## EXERCISE DESCRIPTION:
Set down each record below precisely, skipping the pictures.

## DATA SECTION:
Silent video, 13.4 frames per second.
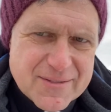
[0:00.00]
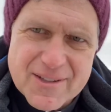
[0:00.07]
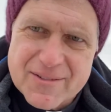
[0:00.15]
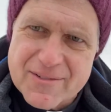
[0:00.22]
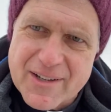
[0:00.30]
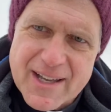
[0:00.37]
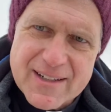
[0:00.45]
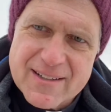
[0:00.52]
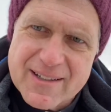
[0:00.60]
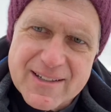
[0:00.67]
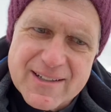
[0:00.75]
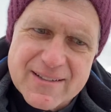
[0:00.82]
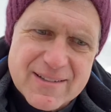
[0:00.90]

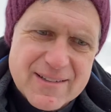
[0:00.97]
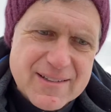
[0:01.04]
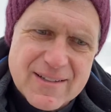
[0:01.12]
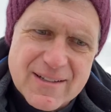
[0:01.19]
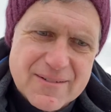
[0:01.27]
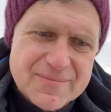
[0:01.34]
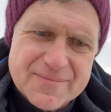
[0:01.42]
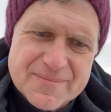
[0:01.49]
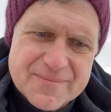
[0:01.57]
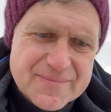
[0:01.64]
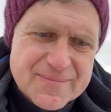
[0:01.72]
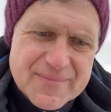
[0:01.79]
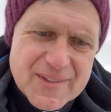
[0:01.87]
Vatican and the
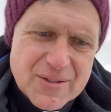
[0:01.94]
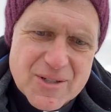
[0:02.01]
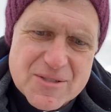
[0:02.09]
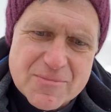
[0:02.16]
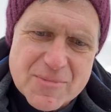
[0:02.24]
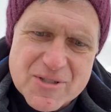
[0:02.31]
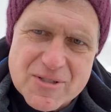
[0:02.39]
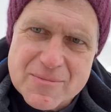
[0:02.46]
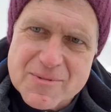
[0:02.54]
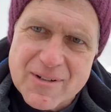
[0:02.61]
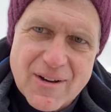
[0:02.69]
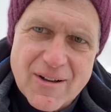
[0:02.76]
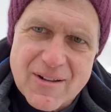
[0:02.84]
U.S. bishops
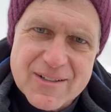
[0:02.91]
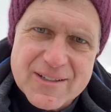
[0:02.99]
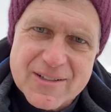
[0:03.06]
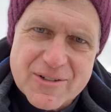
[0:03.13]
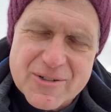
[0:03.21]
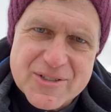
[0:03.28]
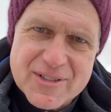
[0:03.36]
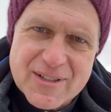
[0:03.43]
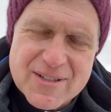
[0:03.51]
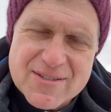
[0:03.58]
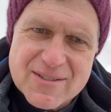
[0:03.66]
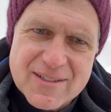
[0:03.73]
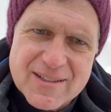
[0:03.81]
are all encouraging
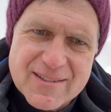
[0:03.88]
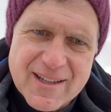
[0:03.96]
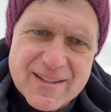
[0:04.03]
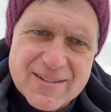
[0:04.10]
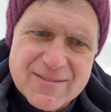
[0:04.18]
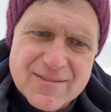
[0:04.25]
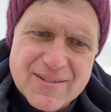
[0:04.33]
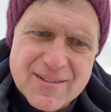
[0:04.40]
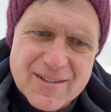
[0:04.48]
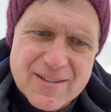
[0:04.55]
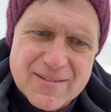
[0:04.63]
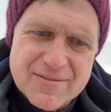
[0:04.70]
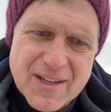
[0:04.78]
us to get that
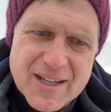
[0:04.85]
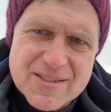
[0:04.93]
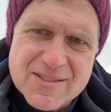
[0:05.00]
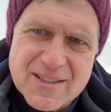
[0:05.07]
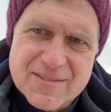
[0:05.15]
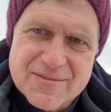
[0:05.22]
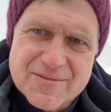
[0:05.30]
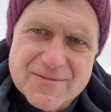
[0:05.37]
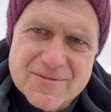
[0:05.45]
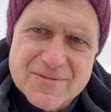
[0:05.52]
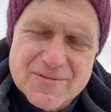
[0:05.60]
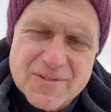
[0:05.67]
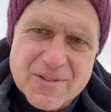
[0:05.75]
vaccine
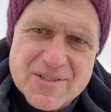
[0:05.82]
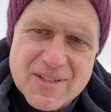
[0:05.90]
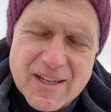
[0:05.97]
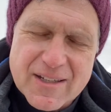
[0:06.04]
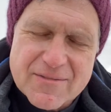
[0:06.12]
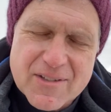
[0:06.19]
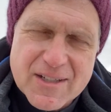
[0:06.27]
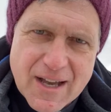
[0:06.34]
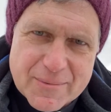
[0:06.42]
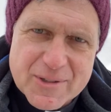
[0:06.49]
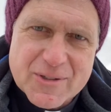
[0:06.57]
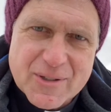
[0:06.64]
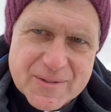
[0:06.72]
for the sake of the
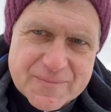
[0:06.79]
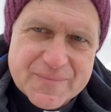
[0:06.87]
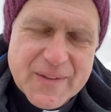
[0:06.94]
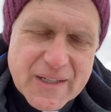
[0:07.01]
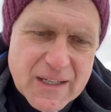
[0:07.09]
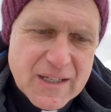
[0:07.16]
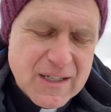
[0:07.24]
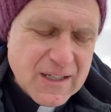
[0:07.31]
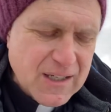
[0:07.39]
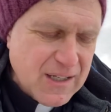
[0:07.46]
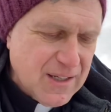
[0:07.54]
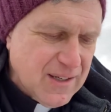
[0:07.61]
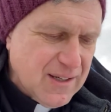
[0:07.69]
common good.
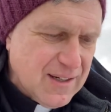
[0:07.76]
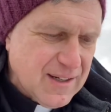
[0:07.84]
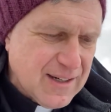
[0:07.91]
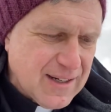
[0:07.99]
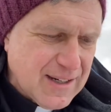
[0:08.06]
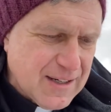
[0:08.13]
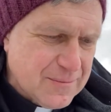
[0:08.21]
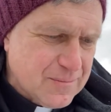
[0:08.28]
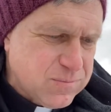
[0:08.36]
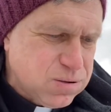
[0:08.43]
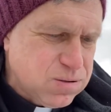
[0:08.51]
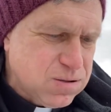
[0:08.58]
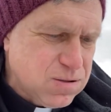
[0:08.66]

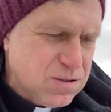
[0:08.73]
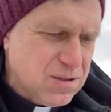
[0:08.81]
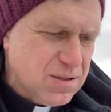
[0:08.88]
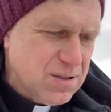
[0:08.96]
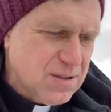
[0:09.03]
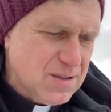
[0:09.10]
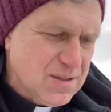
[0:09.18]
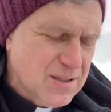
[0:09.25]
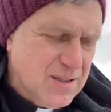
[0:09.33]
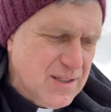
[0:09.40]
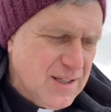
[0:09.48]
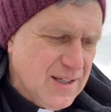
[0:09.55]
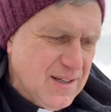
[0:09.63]

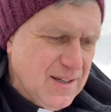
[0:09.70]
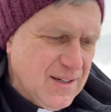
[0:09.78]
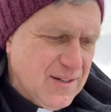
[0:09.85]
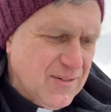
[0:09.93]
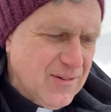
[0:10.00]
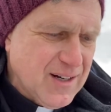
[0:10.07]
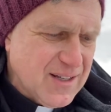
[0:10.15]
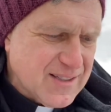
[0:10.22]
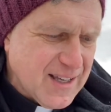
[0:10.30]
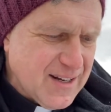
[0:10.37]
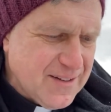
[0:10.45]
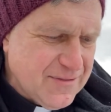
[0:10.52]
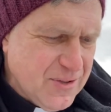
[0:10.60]
What else? I
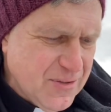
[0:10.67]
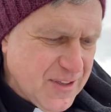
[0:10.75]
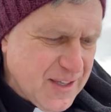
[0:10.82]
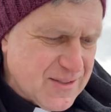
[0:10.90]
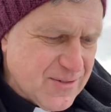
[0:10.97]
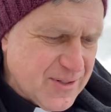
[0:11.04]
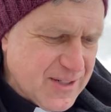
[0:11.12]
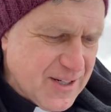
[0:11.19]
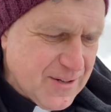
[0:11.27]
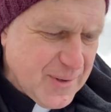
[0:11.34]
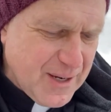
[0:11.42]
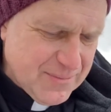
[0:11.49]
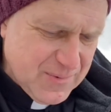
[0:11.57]
got a few things written here.
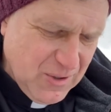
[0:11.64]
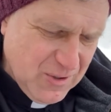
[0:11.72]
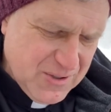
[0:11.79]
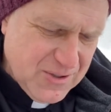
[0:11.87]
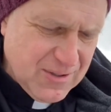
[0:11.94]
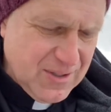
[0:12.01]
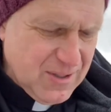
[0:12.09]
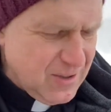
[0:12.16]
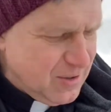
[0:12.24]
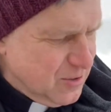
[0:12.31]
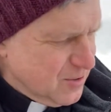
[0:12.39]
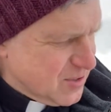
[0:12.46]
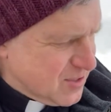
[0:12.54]
My notes are a little
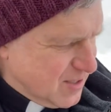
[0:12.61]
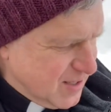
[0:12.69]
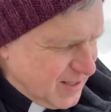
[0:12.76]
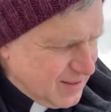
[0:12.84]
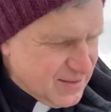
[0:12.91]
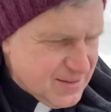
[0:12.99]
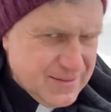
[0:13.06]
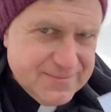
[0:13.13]
loose today.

## EXPECTED ANSWER:
Silent video, 13.4 frames per second.
[0:00.00]
[0:00.07]
[0:00.15]
[0:00.22]
[0:00.30]
[0:00.37]
[0:00.45]
[0:00.52]
[0:00.60]
[0:00.67]
[0:00.75]
[0:00.82]
[0:00.90]

[0:00.97]
[0:01.04]
[0:01.12]
[0:01.19]
[0:01.27]
[0:01.34]
[0:01.42]
[0:01.49]
[0:01.57]
[0:01.64]
[0:01.72]
[0:01.79]
[0:01.87]
Vatican and the
[0:01.94]
[0:02.01]
[0:02.09]
[0:02.16]
[0:02.24]
[0:02.31]
[0:02.39]
[0:02.46]
[0:02.54]
[0:02.61]
[0:02.69]
[0:02.76]
[0:02.84]
U.S. bishops
[0:02.91]
[0:02.99]
[0:03.06]
[0:03.13]
[0:03.21]
[0:03.28]
[0:03.36]
[0:03.43]
[0:03.51]
[0:03.58]
[0:03.66]
[0:03.73]
[0:03.81]
are all encouraging
[0:03.88]
[0:03.96]
[0:04.03]
[0:04.10]
[0:04.18]
[0:04.25]
[0:04.33]
[0:04.40]
[0:04.48]
[0:04.55]
[0:04.63]
[0:04.70]
[0:04.78]
us to get that
[0:04.85]
[0:04.93]
[0:05.00]
[0:05.07]
[0:05.15]
[0:05.22]
[0:05.30]
[0:05.37]
[0:05.45]
[0:05.52]
[0:05.60]
[0:05.67]
[0:05.75]
vaccine
[0:05.82]
[0:05.90]
[0:05.97]
[0:06.04]
[0:06.12]
[0:06.19]
[0:06.27]
[0:06.34]
[0:06.42]
[0:06.49]
[0:06.57]
[0:06.64]
[0:06.72]
for the sake of the
[0:06.79]
[0:06.87]
[0:06.94]
[0:07.01]
[0:07.09]
[0:07.16]
[0:07.24]
[0:07.31]
[0:07.39]
[0:07.46]
[0:07.54]
[0:07.61]
[0:07.69]
common good.
[0:07.76]
[0:07.84]
[0:07.91]
[0:07.99]
[0:08.06]
[0:08.13]
[0:08.21]
[0:08.28]
[0:08.36]
[0:08.43]
[0:08.51]
[0:08.58]
[0:08.66]

[0:08.73]
[0:08.81]
[0:08.88]
[0:08.96]
[0:09.03]
[0:09.10]
[0:09.18]
[0:09.25]
[0:09.33]
[0:09.40]
[0:09.48]
[0:09.55]
[0:09.63]

[0:09.70]
[0:09.78]
[0:09.85]
[0:09.93]
[0:10.00]
[0:10.07]
[0:10.15]
[0:10.22]
[0:10.30]
[0:10.37]
[0:10.45]
[0:10.52]
[0:10.60]
What else? I
[0:10.67]
[0:10.75]
[0:10.82]
[0:10.90]
[0:10.97]
[0:11.04]
[0:11.12]
[0:11.19]
[0:11.27]
[0:11.34]
[0:11.42]
[0:11.49]
[0:11.57]
got a few things written here.
[0:11.64]
[0:11.72]
[0:11.79]
[0:11.87]
[0:11.94]
[0:12.01]
[0:12.09]
[0:12.16]
[0:12.24]
[0:12.31]
[0:12.39]
[0:12.46]
[0:12.54]
My notes are a little
[0:12.61]
[0:12.69]
[0:12.76]
[0:12.84]
[0:12.91]
[0:12.99]
[0:13.06]
[0:13.13]
loose today.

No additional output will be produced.